日が沈み、夜の闇が町を怪しく包み、街灯が石畳を照らし出す。



そんな町の中で、フェスティバルは終わりへと向けて静かになっていく。



なんでマジックのショーなんですか?って、今日歌ってるときに声をかけてくれた地元の人に聴いてみたんだけど、なにやらこの町はかつて中世に魔女狩りの中心地だったんだそう。



それが由来してか、バンベルクは魔法の町という一面もあるんだそう。




1年に一度、町が楽しい魔法で彩られる、それがこのフェスティバルなんだ。



いいなぁ、負の歴史ではあるけども、そこからこんなフェスティバルをやってしまうなんて、素敵な趣旨だよ。











そろそろ車に帰ろうかとホロ酔いで旧市街を歩いていると、町のはずれのところで1人のクラウンさんがショーをしていた。



フェスティバルの終わりを惜しむ人たちが円を作り、みんな大笑いしながらショーを楽しんでいる。

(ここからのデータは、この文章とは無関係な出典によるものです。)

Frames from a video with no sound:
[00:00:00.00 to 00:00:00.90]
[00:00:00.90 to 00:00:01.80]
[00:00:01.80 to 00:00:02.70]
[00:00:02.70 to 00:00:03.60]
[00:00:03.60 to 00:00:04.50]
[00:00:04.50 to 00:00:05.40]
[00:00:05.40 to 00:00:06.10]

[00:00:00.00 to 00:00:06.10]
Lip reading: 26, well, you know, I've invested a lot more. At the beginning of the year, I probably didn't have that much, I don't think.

クラウンのお兄さんは観客の中から5人を選び、彼らにそれぞれ違う音の鳴るラッパを渡し、一列に並ばせる。


そして5人の後ろに立ち、柔らかい棒でポンポンと彼らの頭を優しく叩く。



叩かれた人は持っているラッパを鳴らし、クラウンのお兄さんは上手いこと順番に頭をポンポン叩いて人間オルガンを演奏する、という楽しい見世物だ。

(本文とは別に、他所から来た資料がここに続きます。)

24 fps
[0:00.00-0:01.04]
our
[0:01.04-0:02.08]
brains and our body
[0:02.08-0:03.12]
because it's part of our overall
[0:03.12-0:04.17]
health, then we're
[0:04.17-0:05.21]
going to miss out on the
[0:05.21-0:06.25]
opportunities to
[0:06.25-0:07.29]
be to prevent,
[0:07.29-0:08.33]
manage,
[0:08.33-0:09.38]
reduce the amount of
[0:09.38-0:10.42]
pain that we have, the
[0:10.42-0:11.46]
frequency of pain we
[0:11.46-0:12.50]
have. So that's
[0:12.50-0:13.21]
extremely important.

上手くメロディになれば拍手、叩かれた人の反応が悪くて音がズレれば大爆笑。



うーん、よく考えられてる。







「カンちゃん楽しいね。みんなこんなにたくさん人だかり作って、俺も刺激になるわー。」



「フミ君の路上も素敵だよー。このフェスティバルの中で、フミ君のところにしかない素敵な空気があったもん。」





自分の良いところを理解して、それが活きるシチュエーションでパフォーマンスする。


それはパフォーマーにとってとても大事なこと。



昔は全局面型でありたいと思っていたんだけど、歳とってズルくなってきてるのかな。


いや、先を尖らせて自分の色を作っていくのは悪いことじゃない。



もっともっと突き詰めないとな。





あー、この2日間は路上ミュージシャンとして改めていろんな勉強させてもらったな。







最後のフィナーレで、体の大きなクラウンのお兄さんが小さな三輪車にまたがって坂を滑り降り、火のついた輪をくぐるという芸を披露した。






三輪車でそんな坂を滑り降りたら絶対コケるよ!!しかもそんな狭い輪をくぐるなんて無理だよ!!ってみんなハラハラしながら見守っていると、兄さんはかけ声を上げて勢いよく坂を駆け下りた。

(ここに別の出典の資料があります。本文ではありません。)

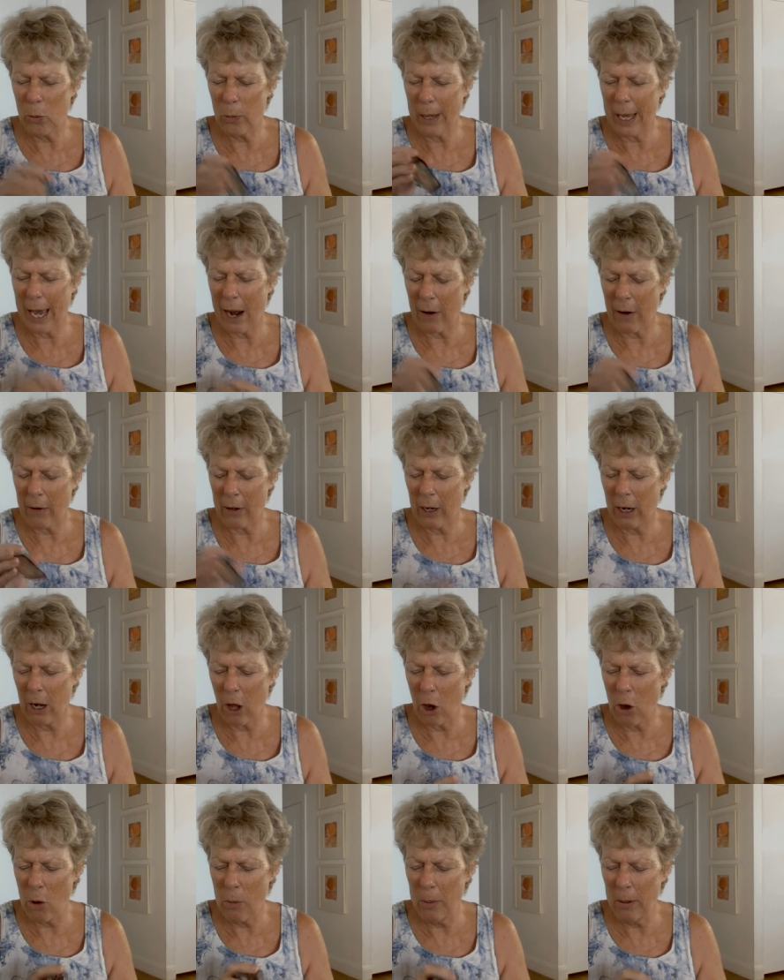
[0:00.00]
We are a
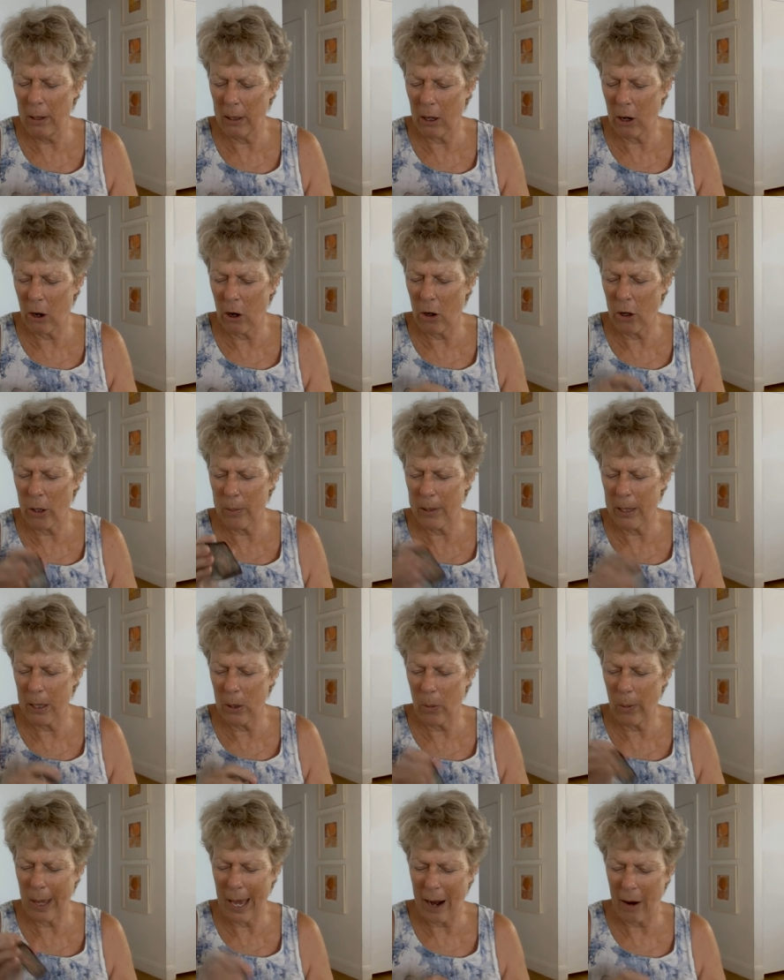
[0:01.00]
global
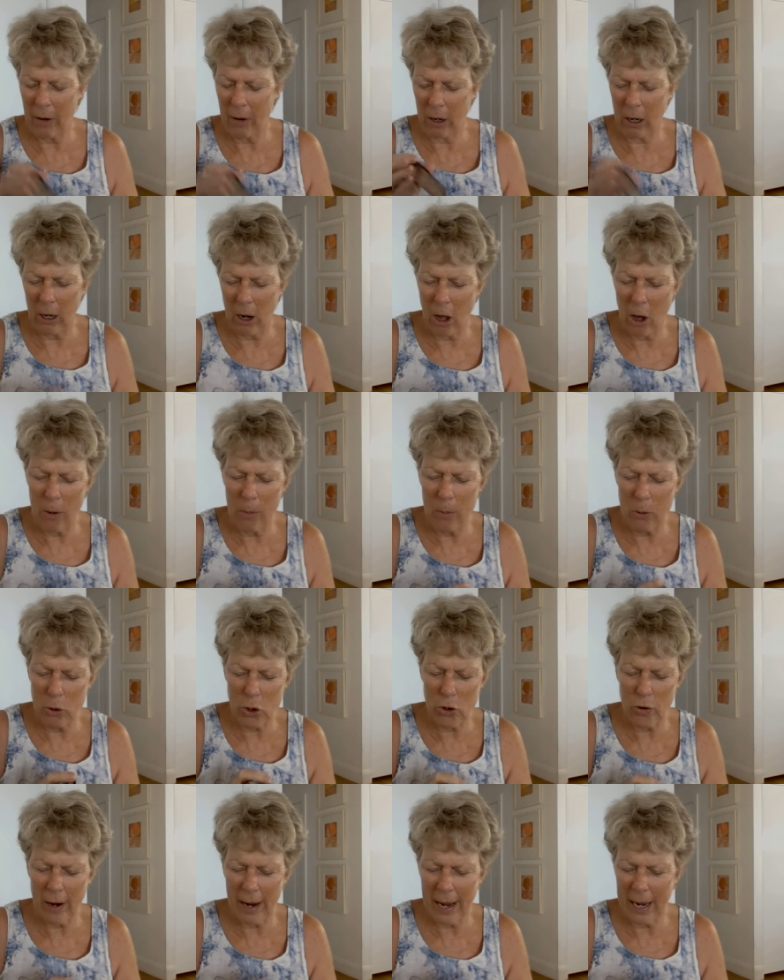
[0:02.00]
economy. We are a global
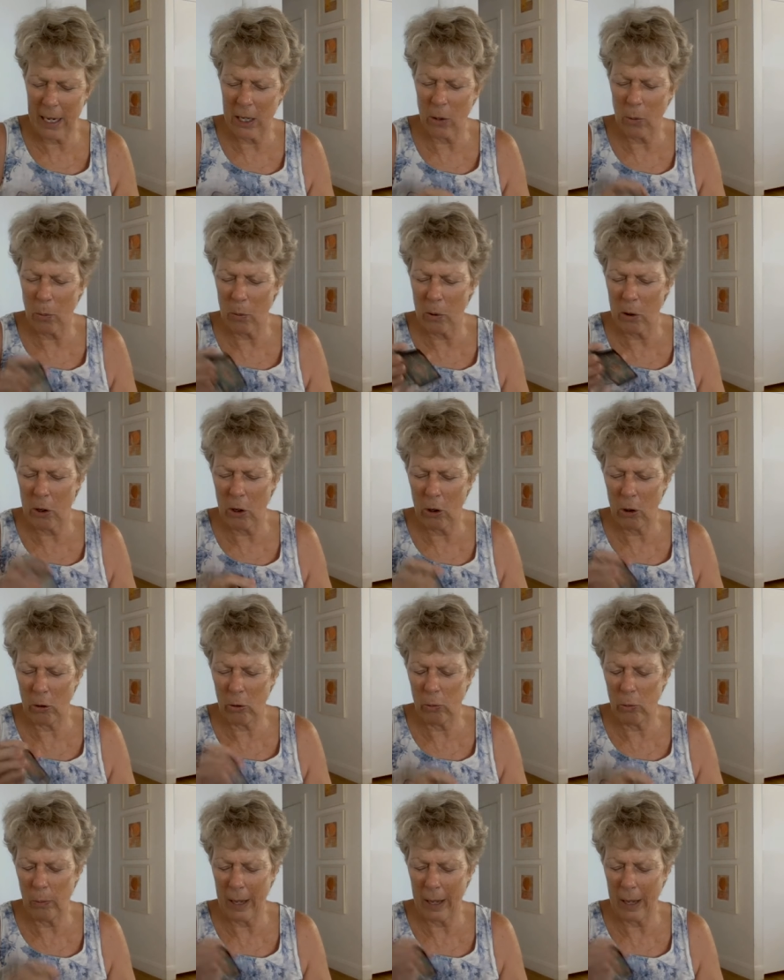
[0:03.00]
trading world.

しかしこんなデカい大人がすごいスピードで三輪車を操るなんてとても無理な話で、案の定バランスを崩して倒れそうになった。



その瞬間、兄さんは足をついて持ち直し、ほとんどズルみたいな感じで無理やり輪をくぐり、そして反対側に待機していたフェスティバルの救急班の人たちの前に行ってひっくり返り、ウワアアアア!!助けてくれえええ!!と叫んだ。




救急班の人たち苦笑い。


観客、大爆笑。






いやー、本当いい勉強させてもらったわ。